Gerade in diesem Spannungsfeld gewinnen Embedded-Module an Attraktivität. Sie stellen nicht nur Kommunikationsfunktionen bereit, sondern bündeln Komplexität an einer strategisch wichtigen Stelle der Produktarchitektur. Es geht also nicht mehr nur allein um die Frage, ob ein Embedded-Modul Kommunikation abbilden kann, sondern wie belastbar diese Funktion über den gesamten Lebenszyklus organisiert ist. Wo früher vor allem Protokollsupport, Integrationsaufwand und Time-to-Market im Vordergrund standen, rücken heute auch Update-Fähigkeit, Security-Architektur und Nachweisbarkeit mit in die Bewertung. „Cybersicherheit lässt sich nicht nachträglich ergänzen“, sagt Thomas Rauch, Chief Technology Officer (CTO) bei Hilscher. „Sie muss von Anfang an in die Architektur integriert werden – in Hardware, Software und Managementsysteme. Damit beginnt jede sichere Architektur auf Gerätebene. Jede Schwachstelle, die hier besteht, macht alle nachgelagerten Schutzmaßnahmen wirkungslos.“
Security wird zum Leitmotiv auf Protokollebene
Dass sich diese Verschiebung nicht nur regulatorisch, sondern auch technologisch abzeichnet, zeigt ein Blick in die großen Industrial-Ethernet-Ökosysteme. Auch auf Protokollebene gewinnen Security, Nachweisbarkeit und Lifecycle-Fähigkeit an Gewicht.
Ein Blick auf die wichtigsten Protokolltechnologien zeigt das: Das Profinet-Protokoll ist bereits heute eine gute Basis für CRA-Compliance. Für Security gibt es allerdings keinen One-Size-Fits-All-Ansatz, das sagt auch Profibus & Profinet International (PI).

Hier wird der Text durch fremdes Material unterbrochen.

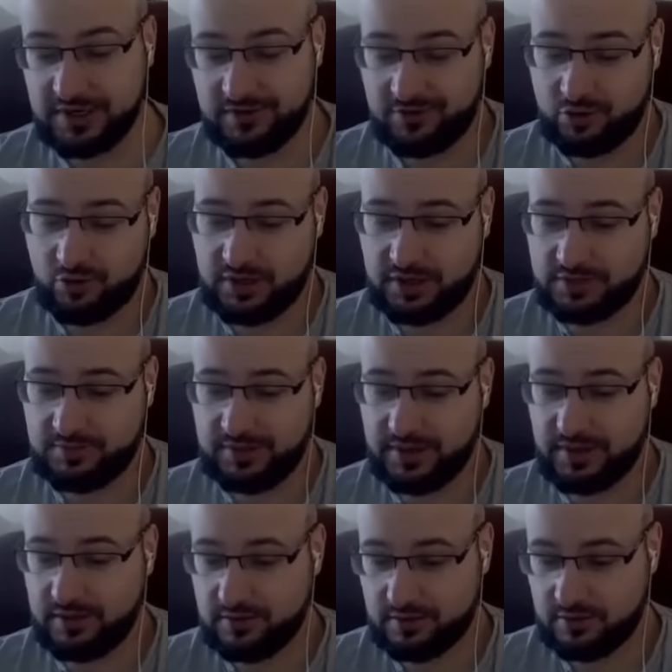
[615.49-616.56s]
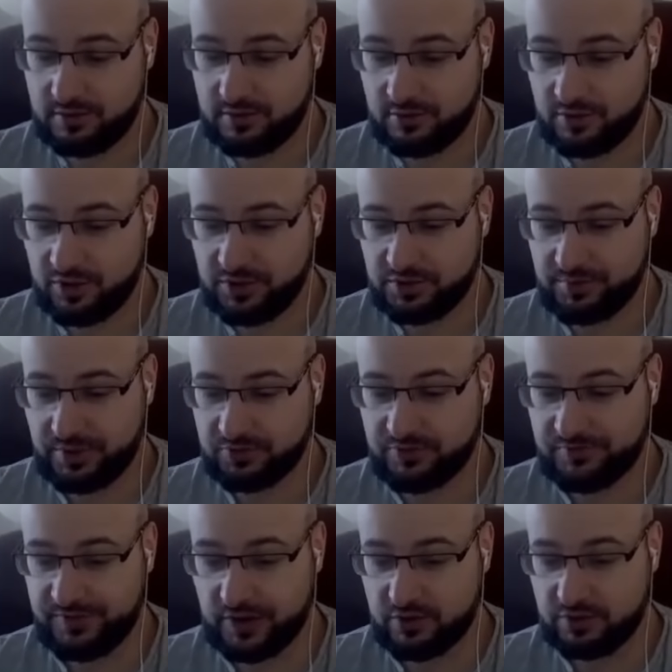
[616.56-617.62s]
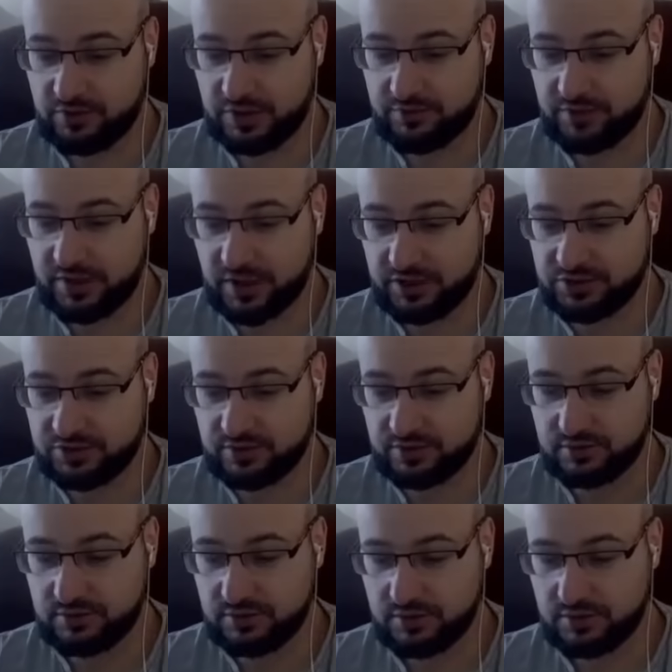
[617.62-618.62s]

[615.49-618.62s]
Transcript: Look at Petrify cooldown reduction.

Profinet Security ist daher zur Absicherung industrieller Netzwerke in drei Klassen unterteilt und fokussiert sich auf den Schutz vor unbefugten Zugriffen (DCP-Schutz, signierte GSD-Dateien), die Sicherstellung der Kommunikation zwischen authentifizierten Geräten (Integrität & Authentizität) sowie die Datenverschlüsselung zum Schutz von IO-Daten (Vertraulichkeit).
Zwar bietet das EtherCAT-Protokoll bereits inhärent eine geringe Angriffsfläche für Schadsoftware, da es Ethernet-Frames verarbeitet und daher von IT-basierter Infrastruktur klar abgetrennt wird. Allerdings arbeitet auch die EtherCAT Technology Group an Protokollerweiterungen für EtherCAT-Anwendungen mit sehr hohen Cybersecurity-Anforderungen. Zudem soll eine eigene Zertifizierungsstelle aufgebaut werden, wodurch EtherCAT-Komponenten einheitlich signiert und authentifiziert werden können.

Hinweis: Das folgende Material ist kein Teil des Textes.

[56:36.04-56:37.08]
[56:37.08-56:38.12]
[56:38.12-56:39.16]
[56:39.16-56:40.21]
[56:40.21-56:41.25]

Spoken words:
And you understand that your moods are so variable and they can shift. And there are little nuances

Die ODVA hat ein Rahmenwerk für CIP Security, eine Erweiterung des EtherNet/IP-Protokoll-Standards, geschaffen, mit dem erkannte Schwachstellen angemessen offengelegt und adressiert werden. Als wichtigste Anforderungen benennt die ODVA in diesem Zusammenhang Security-by-Default, Schutz vor unauthorisierten Zugriffen sowie die Vertraulichkeit und Integrität der übertragenen Daten. CIP Security erweitert dazu das Common Industrial Protocol um TLS/DTLS-Verschlüsselung und zertifikatsbasierte Authentifizierung, um sowohl TCP- als auch UDP-basierte Kommunikation zu sichern.

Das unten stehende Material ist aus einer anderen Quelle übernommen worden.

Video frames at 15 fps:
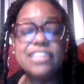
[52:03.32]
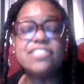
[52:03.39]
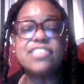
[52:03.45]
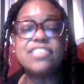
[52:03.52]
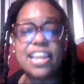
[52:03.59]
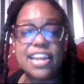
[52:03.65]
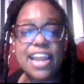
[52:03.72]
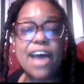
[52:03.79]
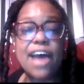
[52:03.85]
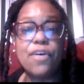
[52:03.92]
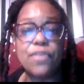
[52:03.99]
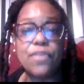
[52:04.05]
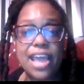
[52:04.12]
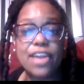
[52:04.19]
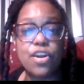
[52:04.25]
least get it
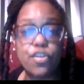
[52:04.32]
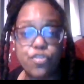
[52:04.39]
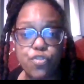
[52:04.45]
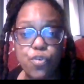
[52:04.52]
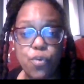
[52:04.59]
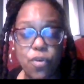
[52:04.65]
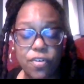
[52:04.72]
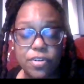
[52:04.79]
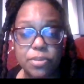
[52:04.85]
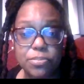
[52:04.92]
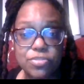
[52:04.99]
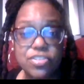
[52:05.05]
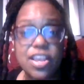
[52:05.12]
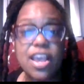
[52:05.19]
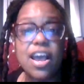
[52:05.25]
out at our
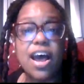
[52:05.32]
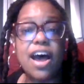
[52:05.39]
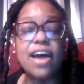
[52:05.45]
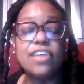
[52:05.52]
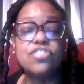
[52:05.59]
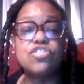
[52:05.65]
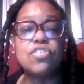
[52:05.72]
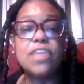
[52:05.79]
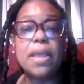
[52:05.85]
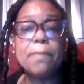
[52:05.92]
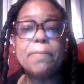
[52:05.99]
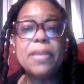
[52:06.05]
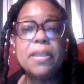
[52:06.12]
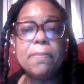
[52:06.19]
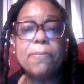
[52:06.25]
forums so
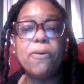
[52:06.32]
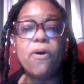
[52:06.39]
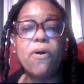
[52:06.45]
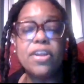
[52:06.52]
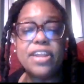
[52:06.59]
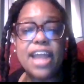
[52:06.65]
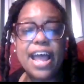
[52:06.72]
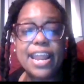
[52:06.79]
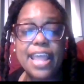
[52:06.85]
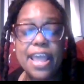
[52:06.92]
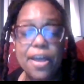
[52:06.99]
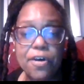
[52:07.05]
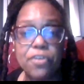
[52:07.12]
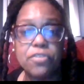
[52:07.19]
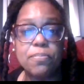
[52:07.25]
that people are not
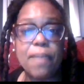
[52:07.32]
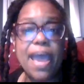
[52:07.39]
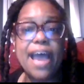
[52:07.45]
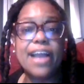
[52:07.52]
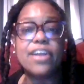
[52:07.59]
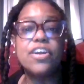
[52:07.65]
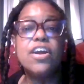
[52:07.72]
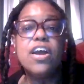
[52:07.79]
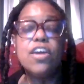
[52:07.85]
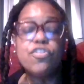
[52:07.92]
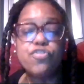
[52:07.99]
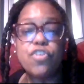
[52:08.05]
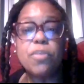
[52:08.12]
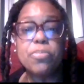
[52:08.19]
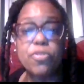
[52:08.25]
held back
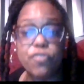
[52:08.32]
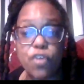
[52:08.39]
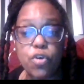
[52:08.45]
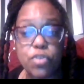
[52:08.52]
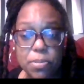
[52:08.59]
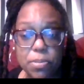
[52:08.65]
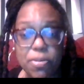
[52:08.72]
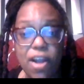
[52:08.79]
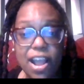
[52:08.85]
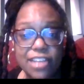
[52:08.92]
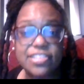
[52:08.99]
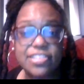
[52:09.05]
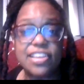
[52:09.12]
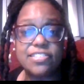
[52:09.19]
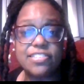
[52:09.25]
from the voting
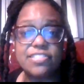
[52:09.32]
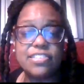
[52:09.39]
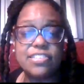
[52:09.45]
process.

Für Gerätehersteller ist damit vor allem eines entscheidend: Die Wahl einer Kommunikationslösung ist heute nicht mehr nur eine Frage der Netzwerkanbindung. Sie ist zunehmend auch eine Entscheidung über Security-Architektur, Umsetzbarkeit und zukünftige Regulierungsfähigkeit. Die Details unterscheiden sich je nach Protokoll, die Stoßrichtung ist jedoch ähnlich: Sicherheitsmechanismen werden verbindlicher beschrieben, Anforderungen präziser definiert und ihre praktische Umsetzbarkeit im Produktkontext stärker in den Vordergrund gerückt.